After the meeting, the city will make its decision and Briggs could be terminated, receive a less-harsh punishment or be absolved.
If the city decides to terminate Briggs, Parsons said he plans to challenge the decision through the city's multi-step appeal process.
The final decision, if the case is not resolved earlier, would be made by a "fact-finder appointed by the city" at a hearing, Parsons said.
Briggs received notice from the city Friday, the same day fellow theater employees Alison Williams and Richard Curtis were contacted with the results of the nearly four-month administrative investigation into financial wrongdoing at the theater.
Williams, the costume supervisor, can return to work Tuesday, but Curtis, a program assistant, was also recommended for termination, which he intends to challenge, according to former union leader Phil Plymale.
The administrative investigation — which examined the employees' compliance with the city's rules and procedures — was sparked by a criminal investigation into unusual accounting practices at the city-run theater.
It was conducted by David Reuben, of DR Associates International and Doug Freifeld, an attorney with Fagen Friedman & Fulfrost.
Although the exact contents of Briggs' letter remain confidential, information about the criminal investigation released within the last week hints at the city's probable case.
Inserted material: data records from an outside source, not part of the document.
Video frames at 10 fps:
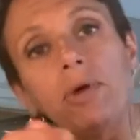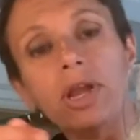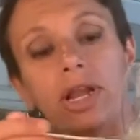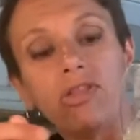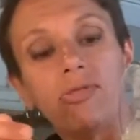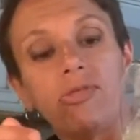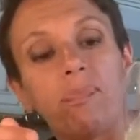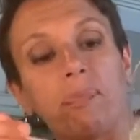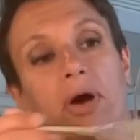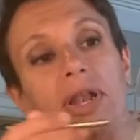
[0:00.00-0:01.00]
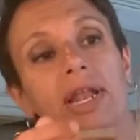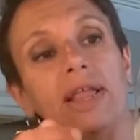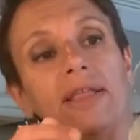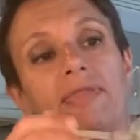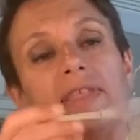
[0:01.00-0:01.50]
we're going to put it
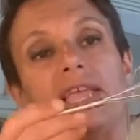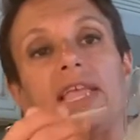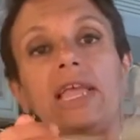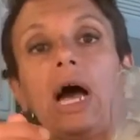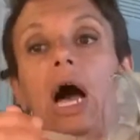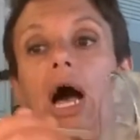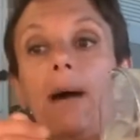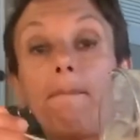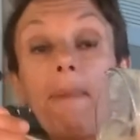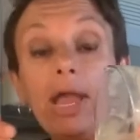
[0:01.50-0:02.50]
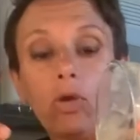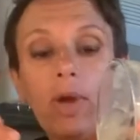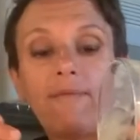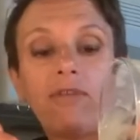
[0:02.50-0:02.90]
in the microwave.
For example, Police Chief Lynne Johnson said she has evidence that, on 150 occasions, Briggs received payments from both the city and the non-profit Friends of the Palo Alto Children's Theatre for the same purchases.
And, Johnson said police believe that city money was used for one of the theater's 2003 trips, which should have been paid for by parents or the Friends group. The Friends paid for the trip using money from costume sales and additional fundraising performances, activities the police believed transferred city money to the non-profit illegally, Johnson has said.
The police have also suspected Briggs of providing "conflicting statements."
The entire episode began with a burglary in June 2007, which revealed that theater employees had thousands of dollars of traveler's checks stored in the theater and elsewhere.
When an officer asked Briggs about the traveler's checks last summer, she said she had been told by someone at City Hall that she did not need to return any money (sometimes kept in the form of traveler's checks) leftover from the out-of-town trips taken by the theater employees and children because it would be too difficult to reimburse all of the parents.
But when officers pressed Briggs' bosses in the Community Services Department and employees in the Administrative Services Department, which handles the city money, all said they hadn't and wouldn't tell Briggs not to return leftover money, according to documents related to the case.
Parsons, Briggs' attorney, has said that Briggs admitted she might have asked about the leftover funds more than 20 years ago. She has worked at the theater since 1961.
It also is likely that the administrative investigation found fault with the theater employees' bizarre money-management system, which involved accepting cash advances from the city for out-of-town trips, using the money to buy traveler's checks, then using the checks to compensate themselves for official purchases charged to their personal credit cards.
And, the city has proof that Briggs did not submit any receipts, as required, for travel or other purchases between 2000 and 2004. Yet, the city also has proof that no one ever asked Briggs to provide the documentation, according to Deputy District Attorney Steve Lowney, who advised the Police Department on the case.
During her 47 years at the theater, Briggs worked with generations of Palo Alto children and gained a legion of loyal supporters.
She has written more than 20 plays, including the currently playing "The Tales of Beatrix Potter," which she dramatized with Program Assistant Emika Abe.
Briggs has also received the American Alliance for Theatre and Education's Campton Bell Lifetime Achievement Award and the "Woman of the Year" award for Palo Alto's state Assembly District 21.
In 2006, she received the Lifetimes of Achievement honor from Avenidas.
In addition, the Children's Theatre's main auditorium is named after Briggs.